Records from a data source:
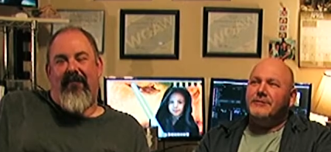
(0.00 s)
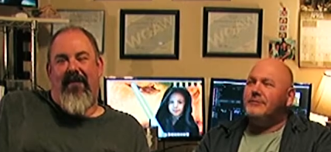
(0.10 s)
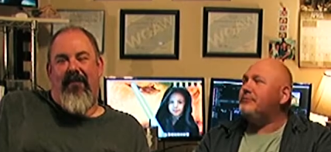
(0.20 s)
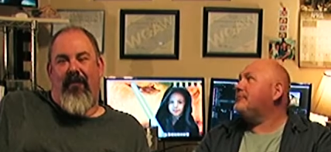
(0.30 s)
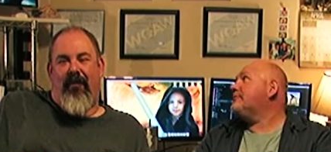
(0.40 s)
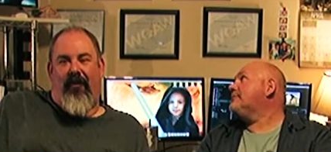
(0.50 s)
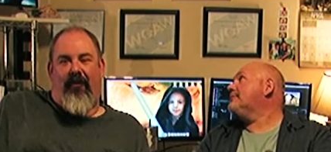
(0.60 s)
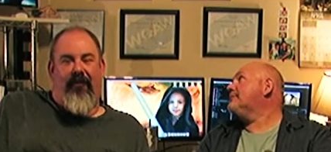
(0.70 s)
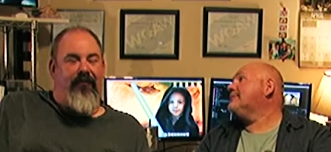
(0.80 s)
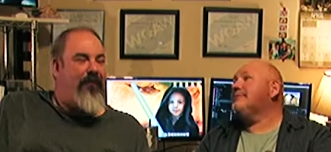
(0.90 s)
Speaker 1: Maybe
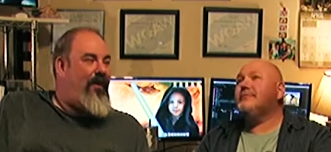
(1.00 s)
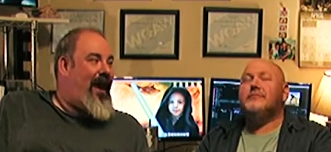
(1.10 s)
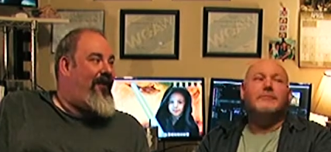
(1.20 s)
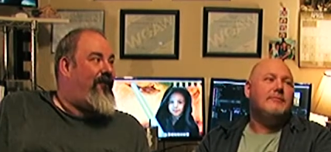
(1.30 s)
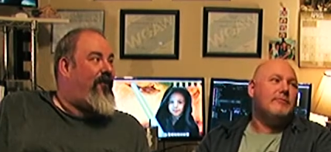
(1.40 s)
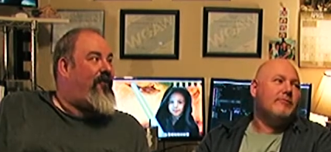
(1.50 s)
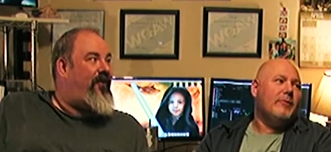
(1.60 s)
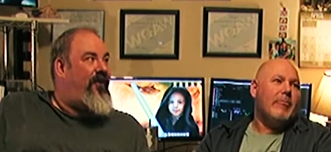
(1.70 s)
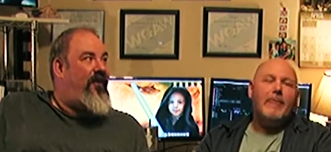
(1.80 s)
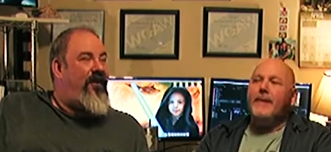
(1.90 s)
we'll we have
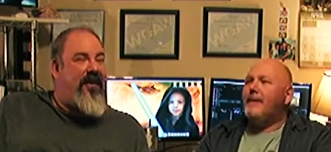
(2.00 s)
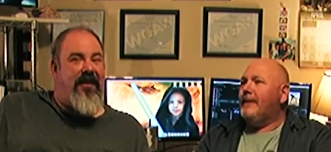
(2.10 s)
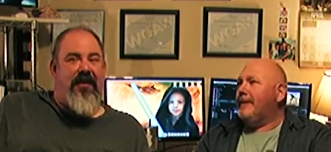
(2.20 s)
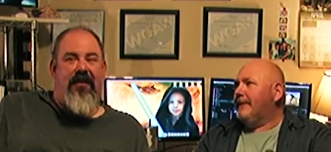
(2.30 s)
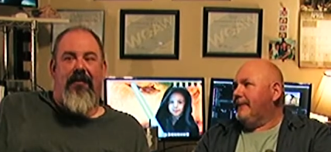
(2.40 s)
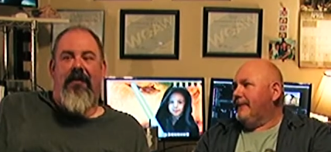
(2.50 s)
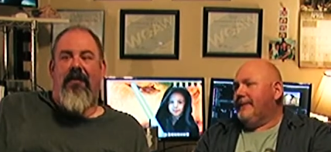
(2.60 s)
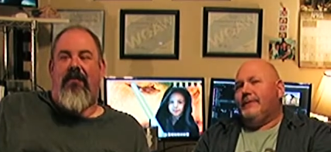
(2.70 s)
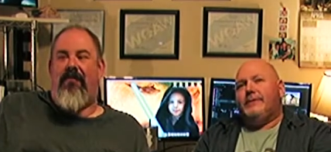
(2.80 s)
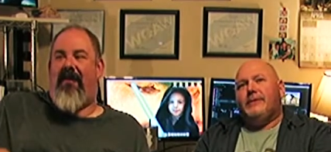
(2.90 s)
versatility in here.
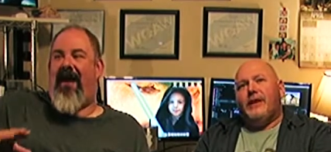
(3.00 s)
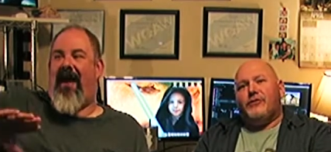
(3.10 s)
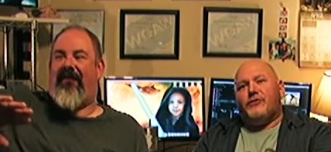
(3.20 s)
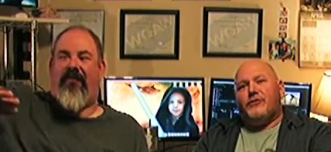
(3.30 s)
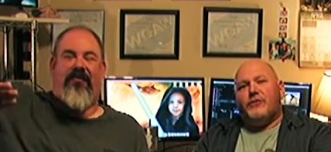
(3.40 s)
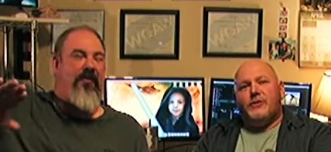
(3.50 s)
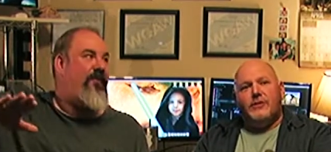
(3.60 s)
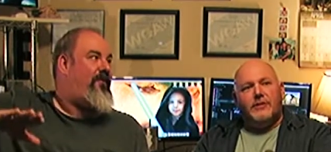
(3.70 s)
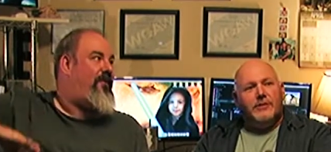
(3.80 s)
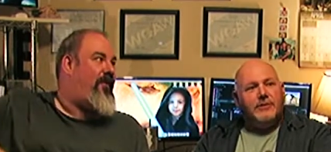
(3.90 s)
We might yes. actually shoot
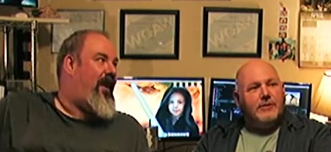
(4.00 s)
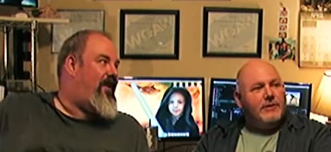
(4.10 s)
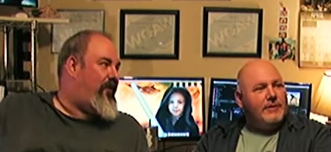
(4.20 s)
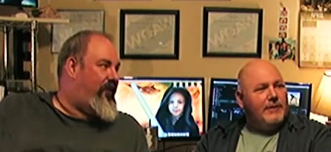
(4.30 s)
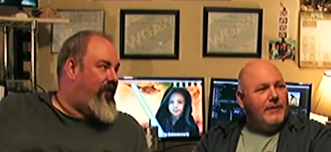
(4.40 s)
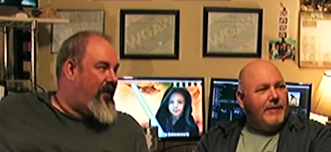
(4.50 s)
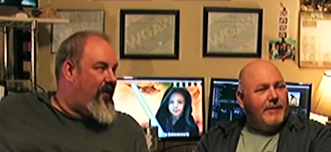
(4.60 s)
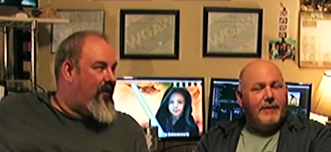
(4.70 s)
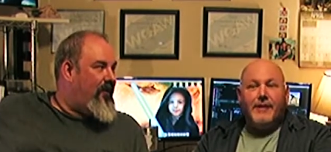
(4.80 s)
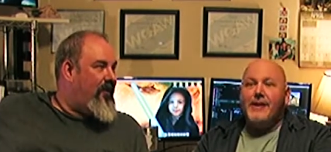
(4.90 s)
from different angles in
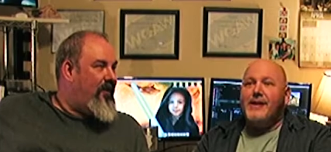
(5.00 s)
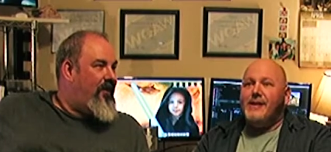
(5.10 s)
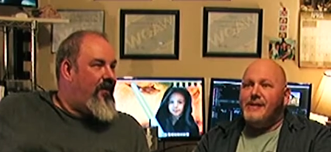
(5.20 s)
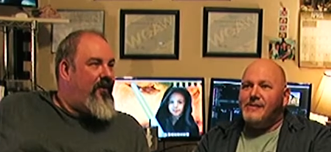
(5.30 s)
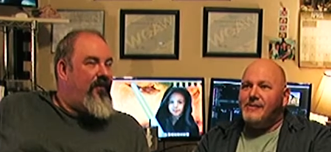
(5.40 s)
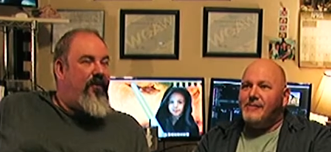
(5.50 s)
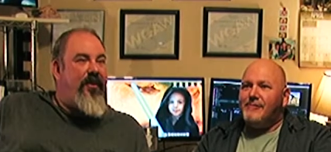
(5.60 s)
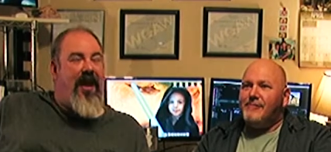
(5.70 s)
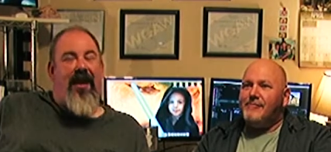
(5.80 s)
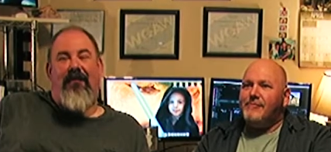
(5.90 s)
here. Yeah. Because we
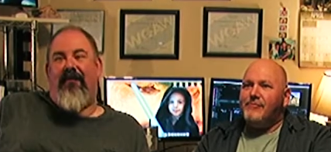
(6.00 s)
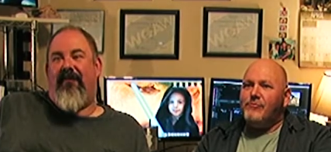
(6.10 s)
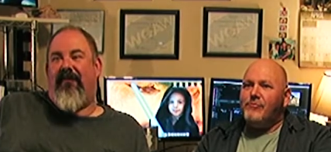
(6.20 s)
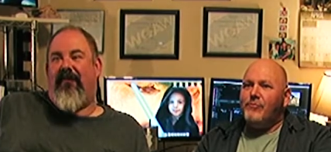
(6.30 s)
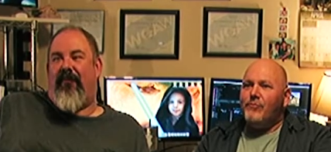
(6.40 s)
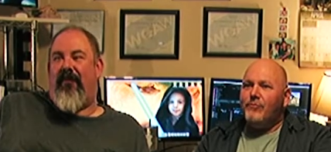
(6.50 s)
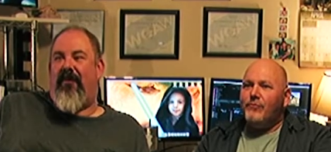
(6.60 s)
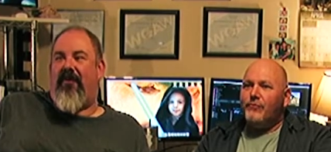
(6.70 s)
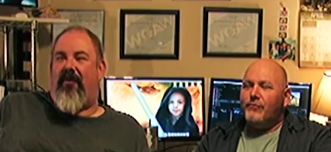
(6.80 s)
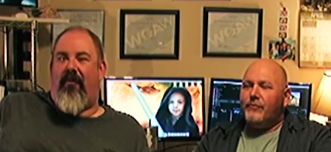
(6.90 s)
got some pretty
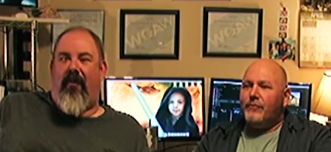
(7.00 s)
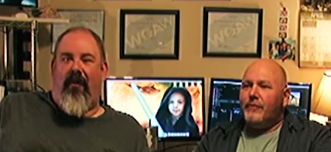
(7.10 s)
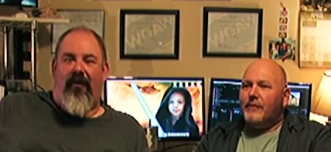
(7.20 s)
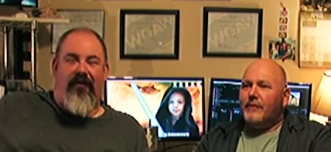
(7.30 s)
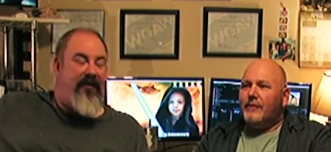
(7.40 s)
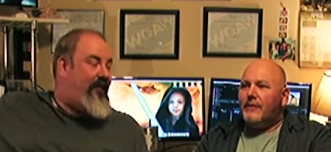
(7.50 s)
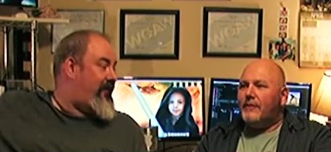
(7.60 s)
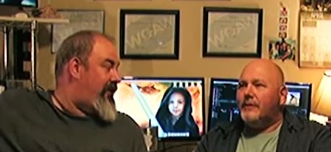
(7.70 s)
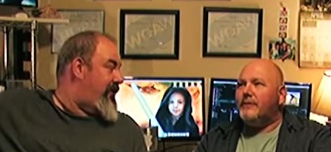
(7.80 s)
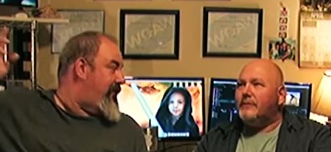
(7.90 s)
cool walls. This is
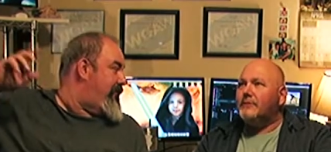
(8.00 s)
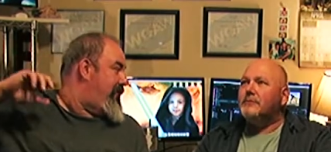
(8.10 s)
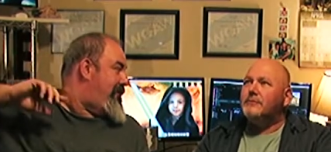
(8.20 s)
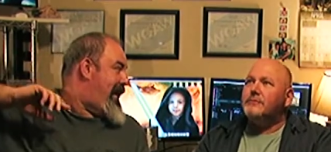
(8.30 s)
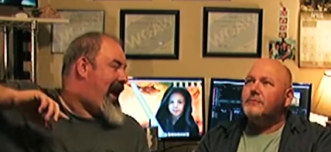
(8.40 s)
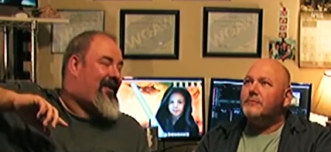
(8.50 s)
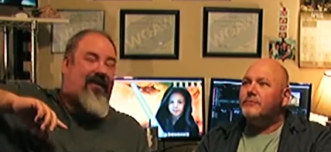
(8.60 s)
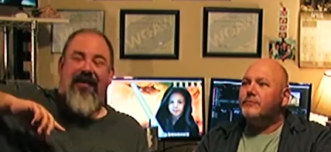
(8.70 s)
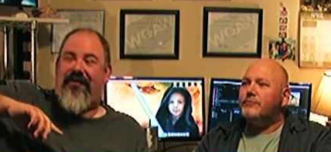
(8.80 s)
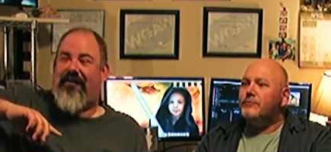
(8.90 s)
the the Max
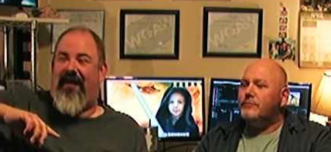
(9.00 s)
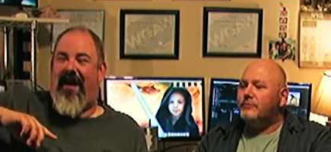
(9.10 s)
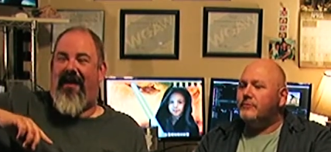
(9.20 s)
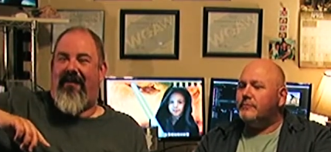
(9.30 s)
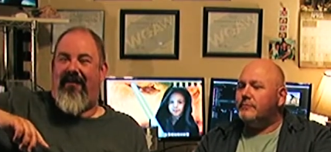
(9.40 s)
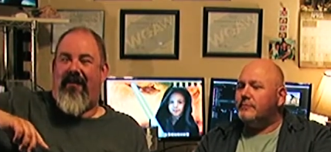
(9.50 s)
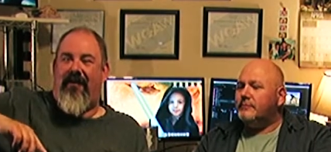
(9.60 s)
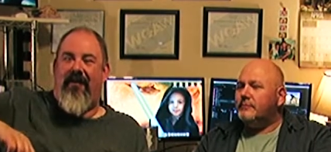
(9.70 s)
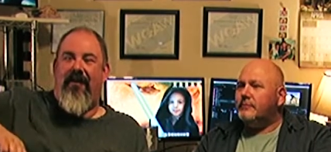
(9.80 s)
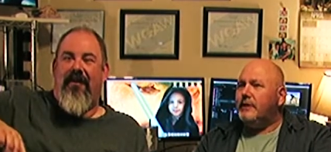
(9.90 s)
station behind us
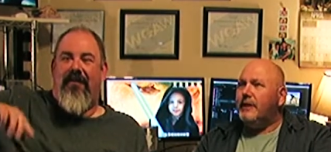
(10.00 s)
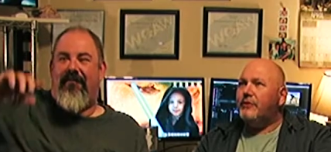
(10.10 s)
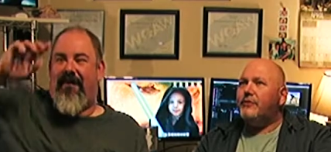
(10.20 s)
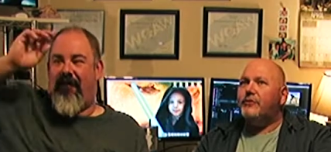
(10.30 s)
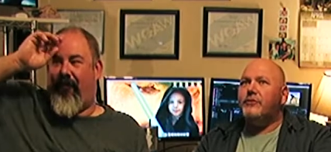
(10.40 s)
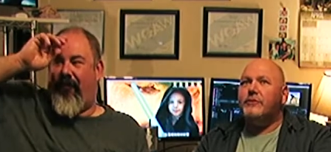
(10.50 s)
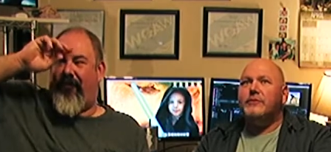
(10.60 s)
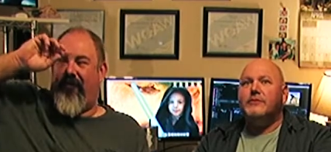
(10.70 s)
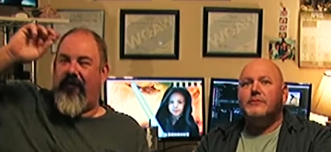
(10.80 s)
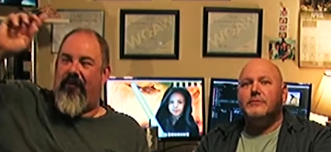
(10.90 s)
here. Yes. Maybe we'll
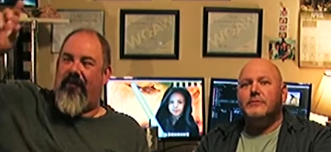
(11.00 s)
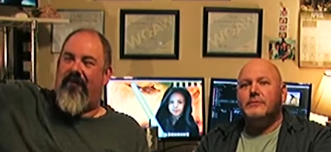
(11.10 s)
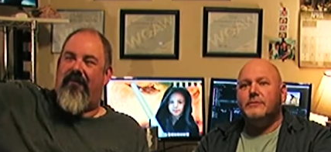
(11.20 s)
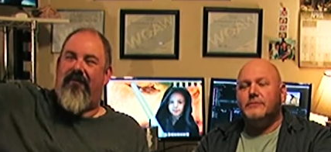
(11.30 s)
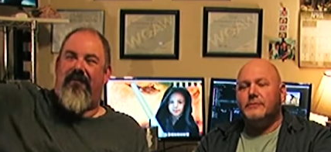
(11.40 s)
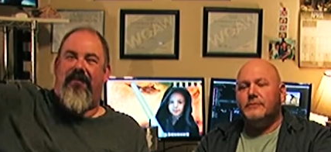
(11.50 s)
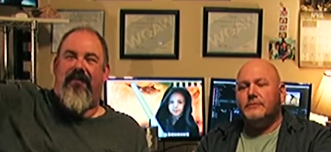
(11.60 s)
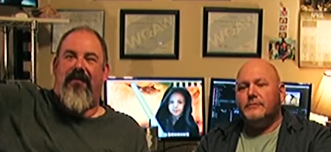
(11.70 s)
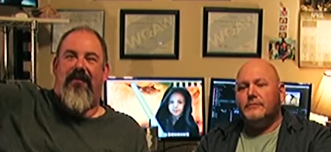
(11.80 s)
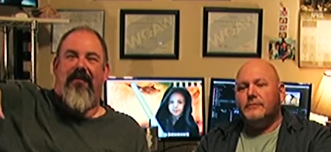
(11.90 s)
do
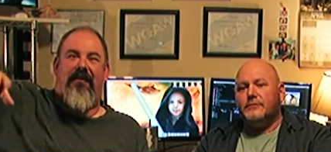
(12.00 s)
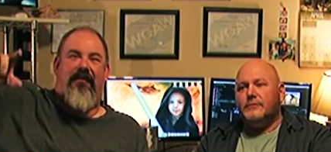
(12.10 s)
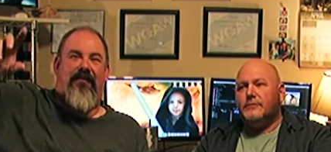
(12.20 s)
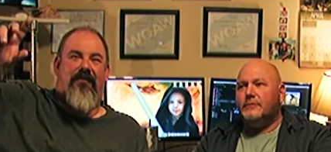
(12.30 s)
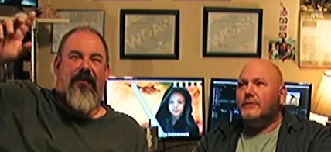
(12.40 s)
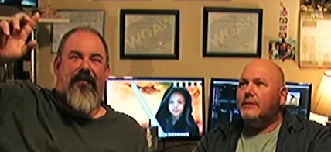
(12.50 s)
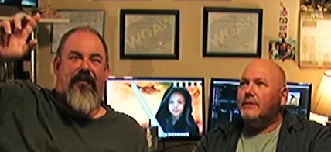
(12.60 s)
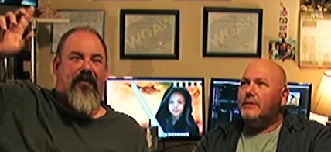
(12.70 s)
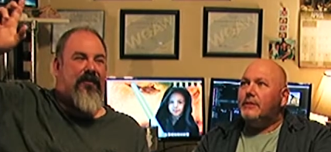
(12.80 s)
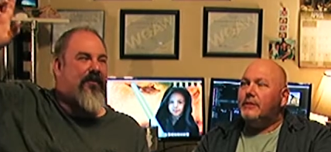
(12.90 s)
uh, in the future
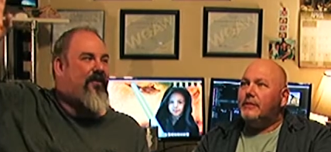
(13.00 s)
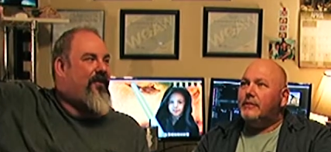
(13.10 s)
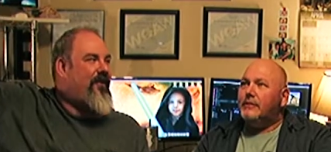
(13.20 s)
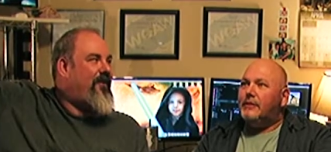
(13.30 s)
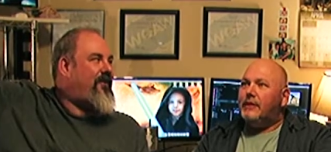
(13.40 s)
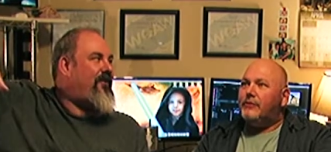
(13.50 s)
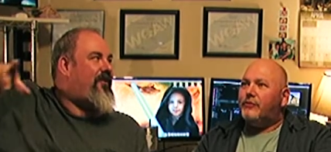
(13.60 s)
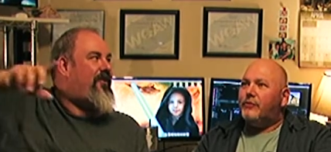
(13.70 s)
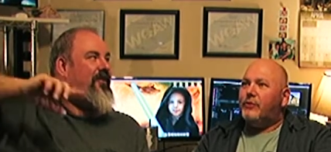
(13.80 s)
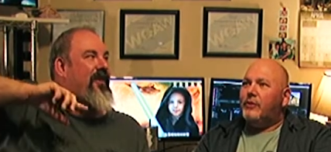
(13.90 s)
episodes Yes.
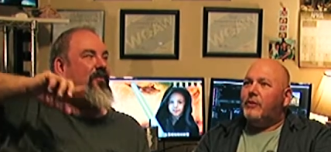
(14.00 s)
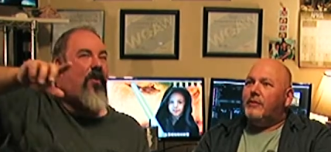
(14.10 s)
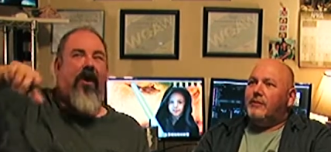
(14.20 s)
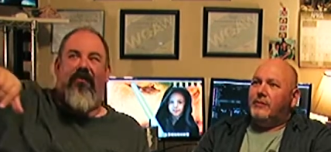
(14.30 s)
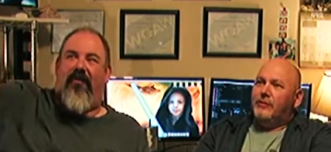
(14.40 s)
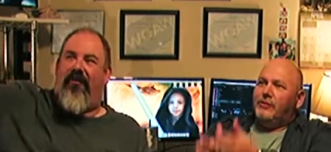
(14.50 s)
Because each wall is a little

▶ **ASSIGNED TASK**:
All entries must be written out again exactly as given, with no pictures in the copy.

▶ **TASK ANSWER**:
(0.00 s)
(0.10 s)
(0.20 s)
(0.30 s)
(0.40 s)
(0.50 s)
(0.60 s)
(0.70 s)
(0.80 s)
(0.90 s)
Speaker 1: Maybe
(1.00 s)
(1.10 s)
(1.20 s)
(1.30 s)
(1.40 s)
(1.50 s)
(1.60 s)
(1.70 s)
(1.80 s)
(1.90 s)
we'll we have
(2.00 s)
(2.10 s)
(2.20 s)
(2.30 s)
(2.40 s)
(2.50 s)
(2.60 s)
(2.70 s)
(2.80 s)
(2.90 s)
versatility in here.
(3.00 s)
(3.10 s)
(3.20 s)
(3.30 s)
(3.40 s)
(3.50 s)
(3.60 s)
(3.70 s)
(3.80 s)
(3.90 s)
We might yes. actually shoot
(4.00 s)
(4.10 s)
(4.20 s)
(4.30 s)
(4.40 s)
(4.50 s)
(4.60 s)
(4.70 s)
(4.80 s)
(4.90 s)
from different angles in
(5.00 s)
(5.10 s)
(5.20 s)
(5.30 s)
(5.40 s)
(5.50 s)
(5.60 s)
(5.70 s)
(5.80 s)
(5.90 s)
here. Yeah. Because we
(6.00 s)
(6.10 s)
(6.20 s)
(6.30 s)
(6.40 s)
(6.50 s)
(6.60 s)
(6.70 s)
(6.80 s)
(6.90 s)
got some pretty
(7.00 s)
(7.10 s)
(7.20 s)
(7.30 s)
(7.40 s)
(7.50 s)
(7.60 s)
(7.70 s)
(7.80 s)
(7.90 s)
cool walls. This is
(8.00 s)
(8.10 s)
(8.20 s)
(8.30 s)
(8.40 s)
(8.50 s)
(8.60 s)
(8.70 s)
(8.80 s)
(8.90 s)
the the Max
(9.00 s)
(9.10 s)
(9.20 s)
(9.30 s)
(9.40 s)
(9.50 s)
(9.60 s)
(9.70 s)
(9.80 s)
(9.90 s)
station behind us
(10.00 s)
(10.10 s)
(10.20 s)
(10.30 s)
(10.40 s)
(10.50 s)
(10.60 s)
(10.70 s)
(10.80 s)
(10.90 s)
here. Yes. Maybe we'll
(11.00 s)
(11.10 s)
(11.20 s)
(11.30 s)
(11.40 s)
(11.50 s)
(11.60 s)
(11.70 s)
(11.80 s)
(11.90 s)
do
(12.00 s)
(12.10 s)
(12.20 s)
(12.30 s)
(12.40 s)
(12.50 s)
(12.60 s)
(12.70 s)
(12.80 s)
(12.90 s)
uh, in the future
(13.00 s)
(13.10 s)
(13.20 s)
(13.30 s)
(13.40 s)
(13.50 s)
(13.60 s)
(13.70 s)
(13.80 s)
(13.90 s)
episodes Yes.
(14.00 s)
(14.10 s)
(14.20 s)
(14.30 s)
(14.40 s)
(14.50 s)
Because each wall is a little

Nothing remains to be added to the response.